Stored items:
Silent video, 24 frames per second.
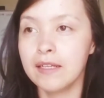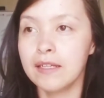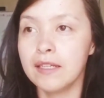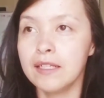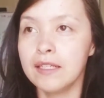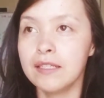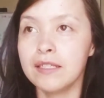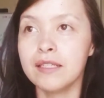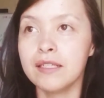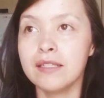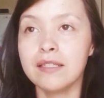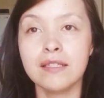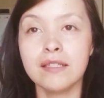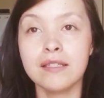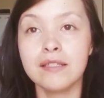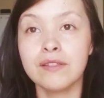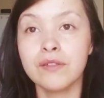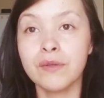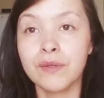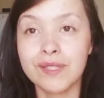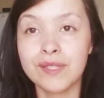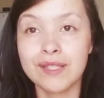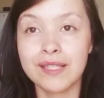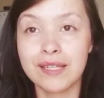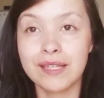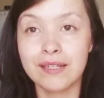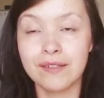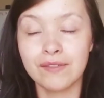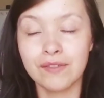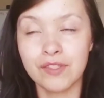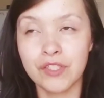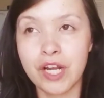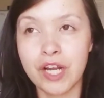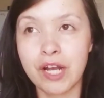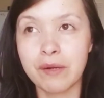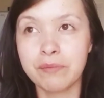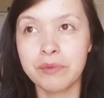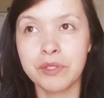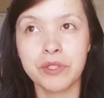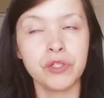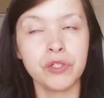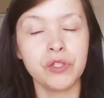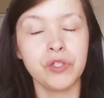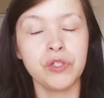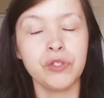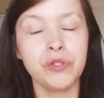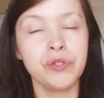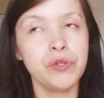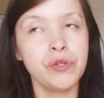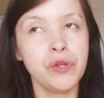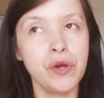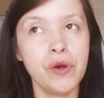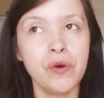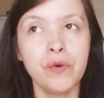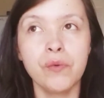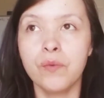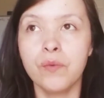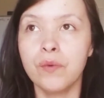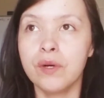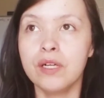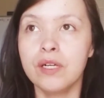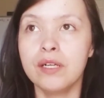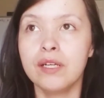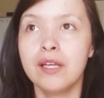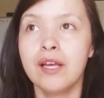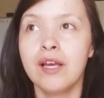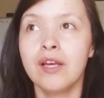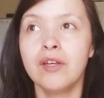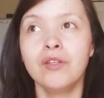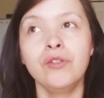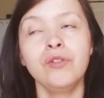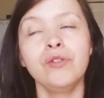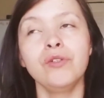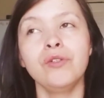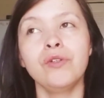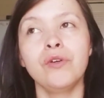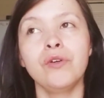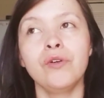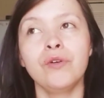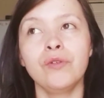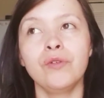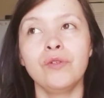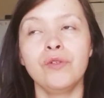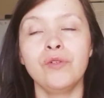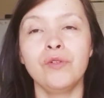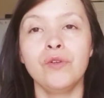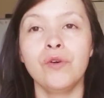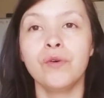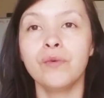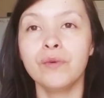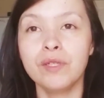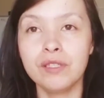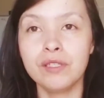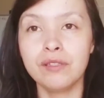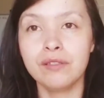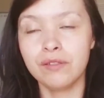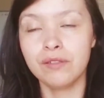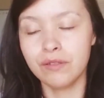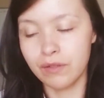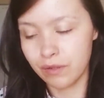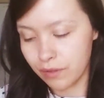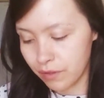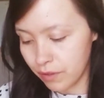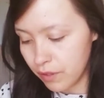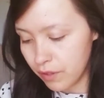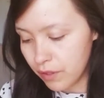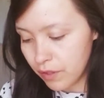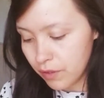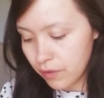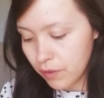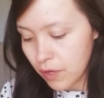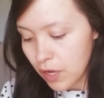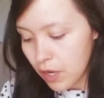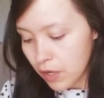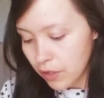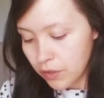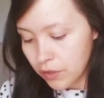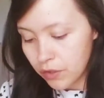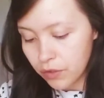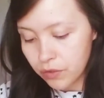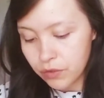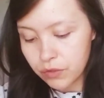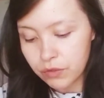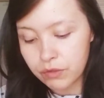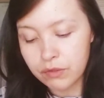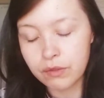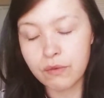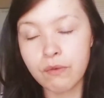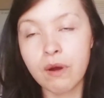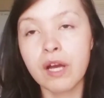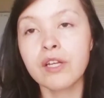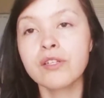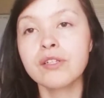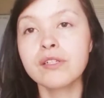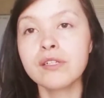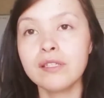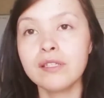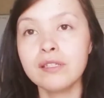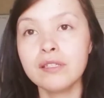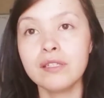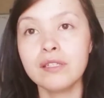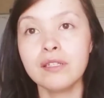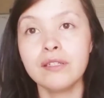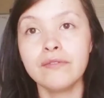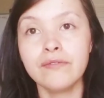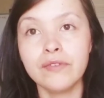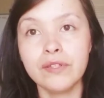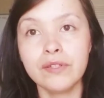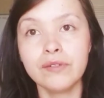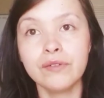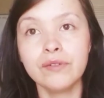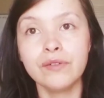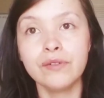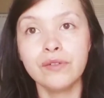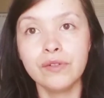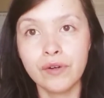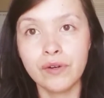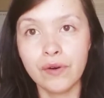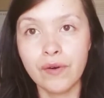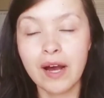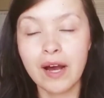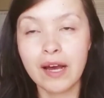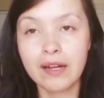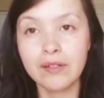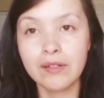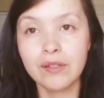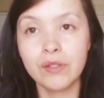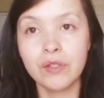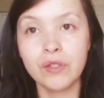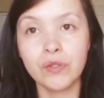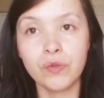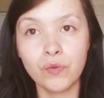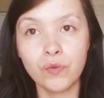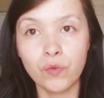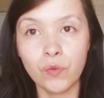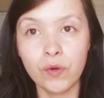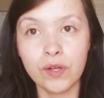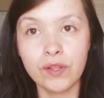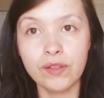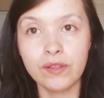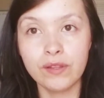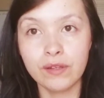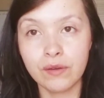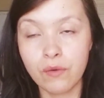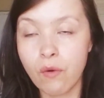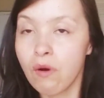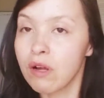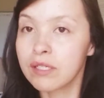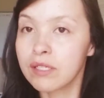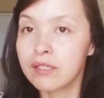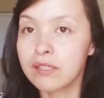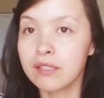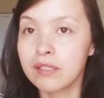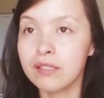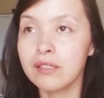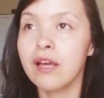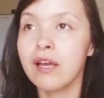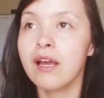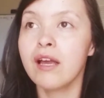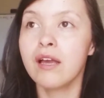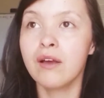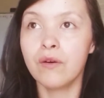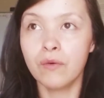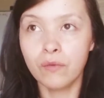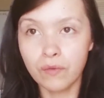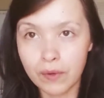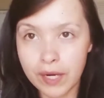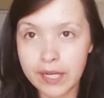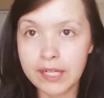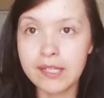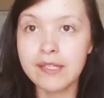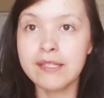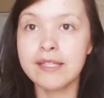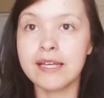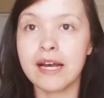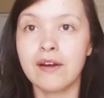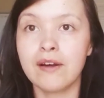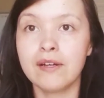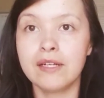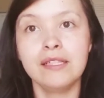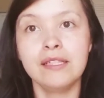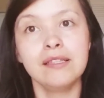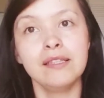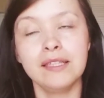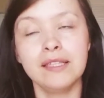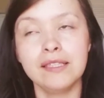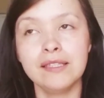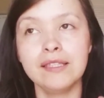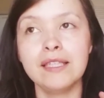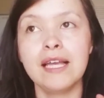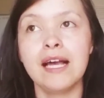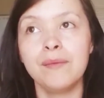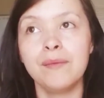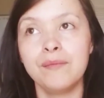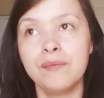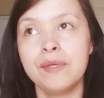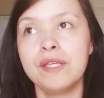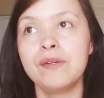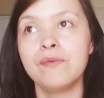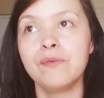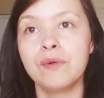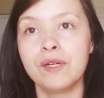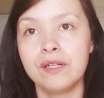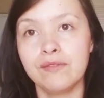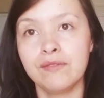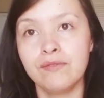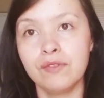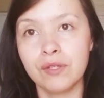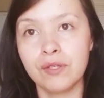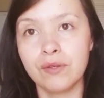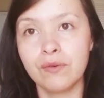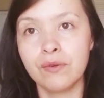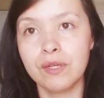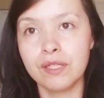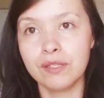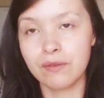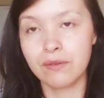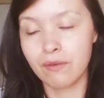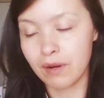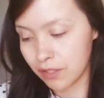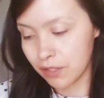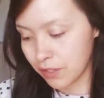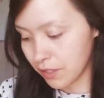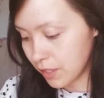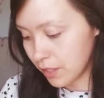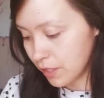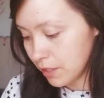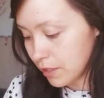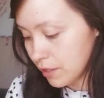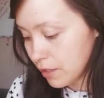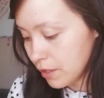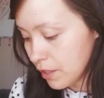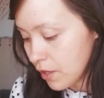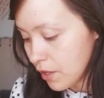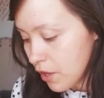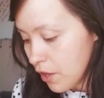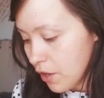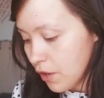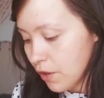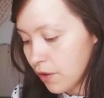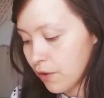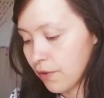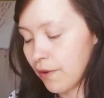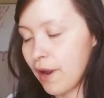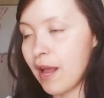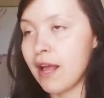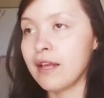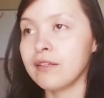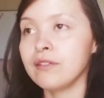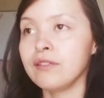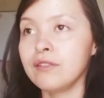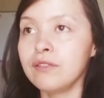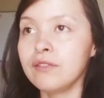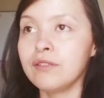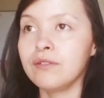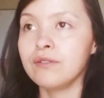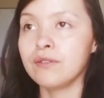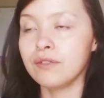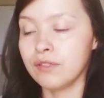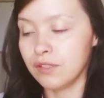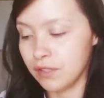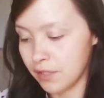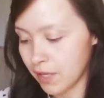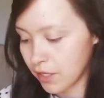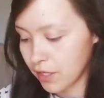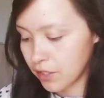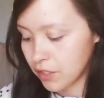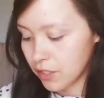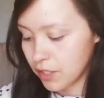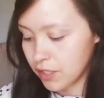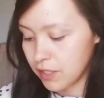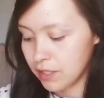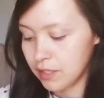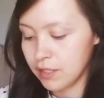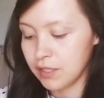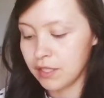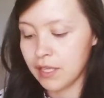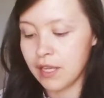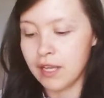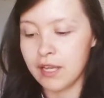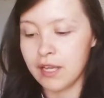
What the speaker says: since it's towards the end of the chapter, you know what you know what you don't know. Go through the questions, and if you don't know how to do one question, write it down and let that be one of your quiz questions. Or as you do the sections,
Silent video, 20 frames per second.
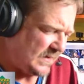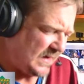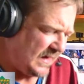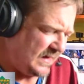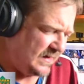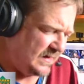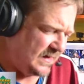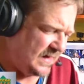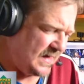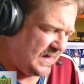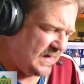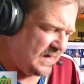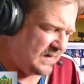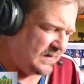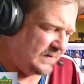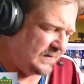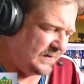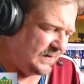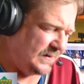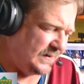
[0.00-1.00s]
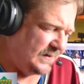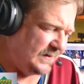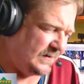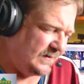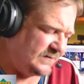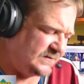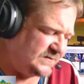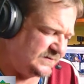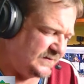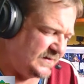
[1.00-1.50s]
it
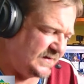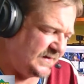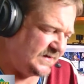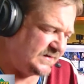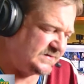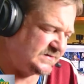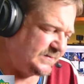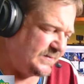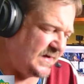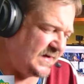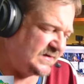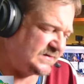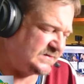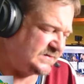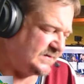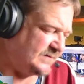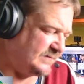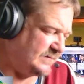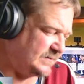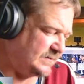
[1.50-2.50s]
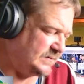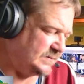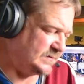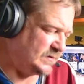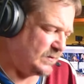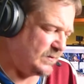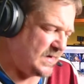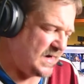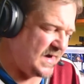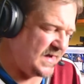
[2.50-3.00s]
was very expensive
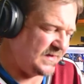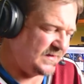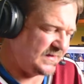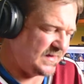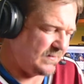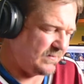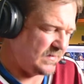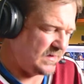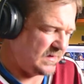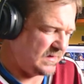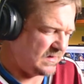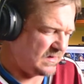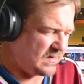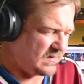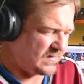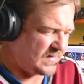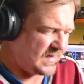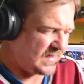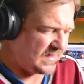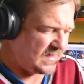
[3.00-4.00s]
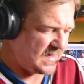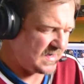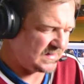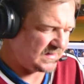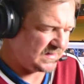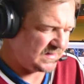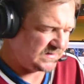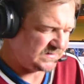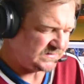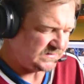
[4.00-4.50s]
to buy them, you know. And I
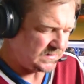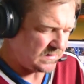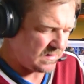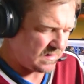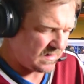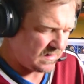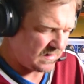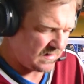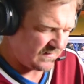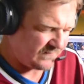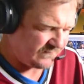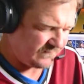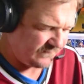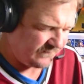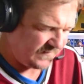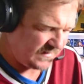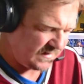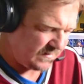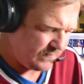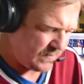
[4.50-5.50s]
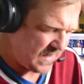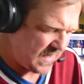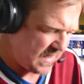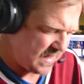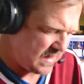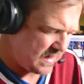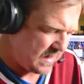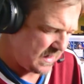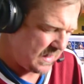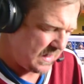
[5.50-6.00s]
got this card off of
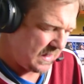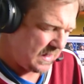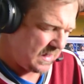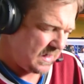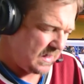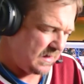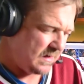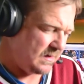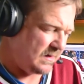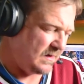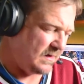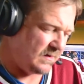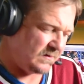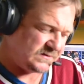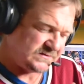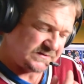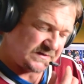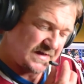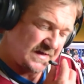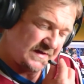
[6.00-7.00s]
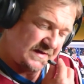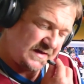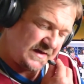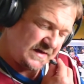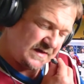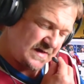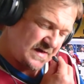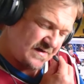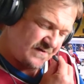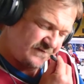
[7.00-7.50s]
eBay. I was
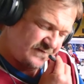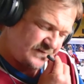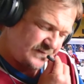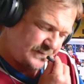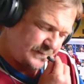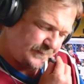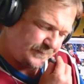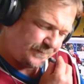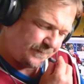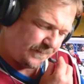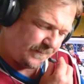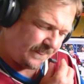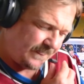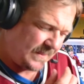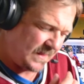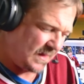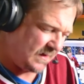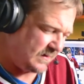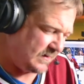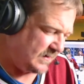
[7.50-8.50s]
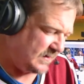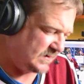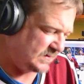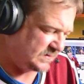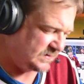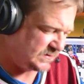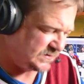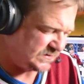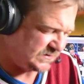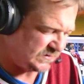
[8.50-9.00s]
lucky enough
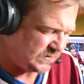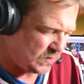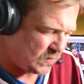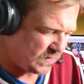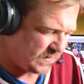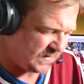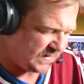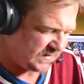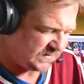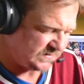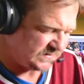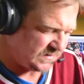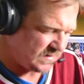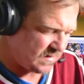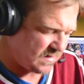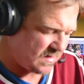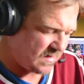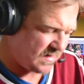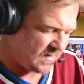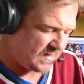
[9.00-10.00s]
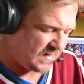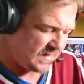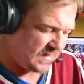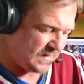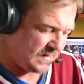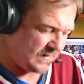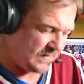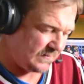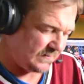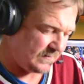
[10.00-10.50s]
to score this card.
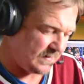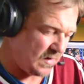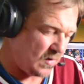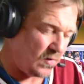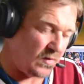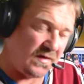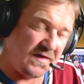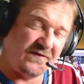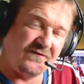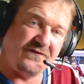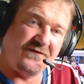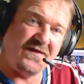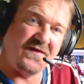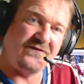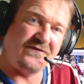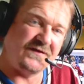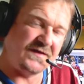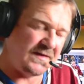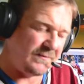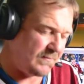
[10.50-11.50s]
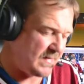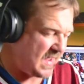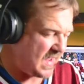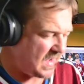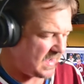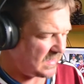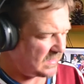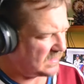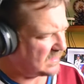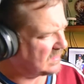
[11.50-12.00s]
Only 50
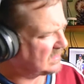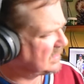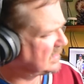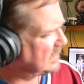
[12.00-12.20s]
made.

§ Work required
The data shown above must be printed again exactly, with no images included.

§ Your solution
Silent video, 24 frames per second.
What the speaker says: since it's towards the end of the chapter, you know what you know what you don't know. Go through the questions, and if you don't know how to do one question, write it down and let that be one of your quiz questions. Or as you do the sections,
Silent video, 20 frames per second.
[0.00-1.00s]
[1.00-1.50s]
it
[1.50-2.50s]
[2.50-3.00s]
was very expensive
[3.00-4.00s]
[4.00-4.50s]
to buy them, you know. And I
[4.50-5.50s]
[5.50-6.00s]
got this card off of
[6.00-7.00s]
[7.00-7.50s]
eBay. I was
[7.50-8.50s]
[8.50-9.00s]
lucky enough
[9.00-10.00s]
[10.00-10.50s]
to score this card.
[10.50-11.50s]
[11.50-12.00s]
Only 50
[12.00-12.20s]
made.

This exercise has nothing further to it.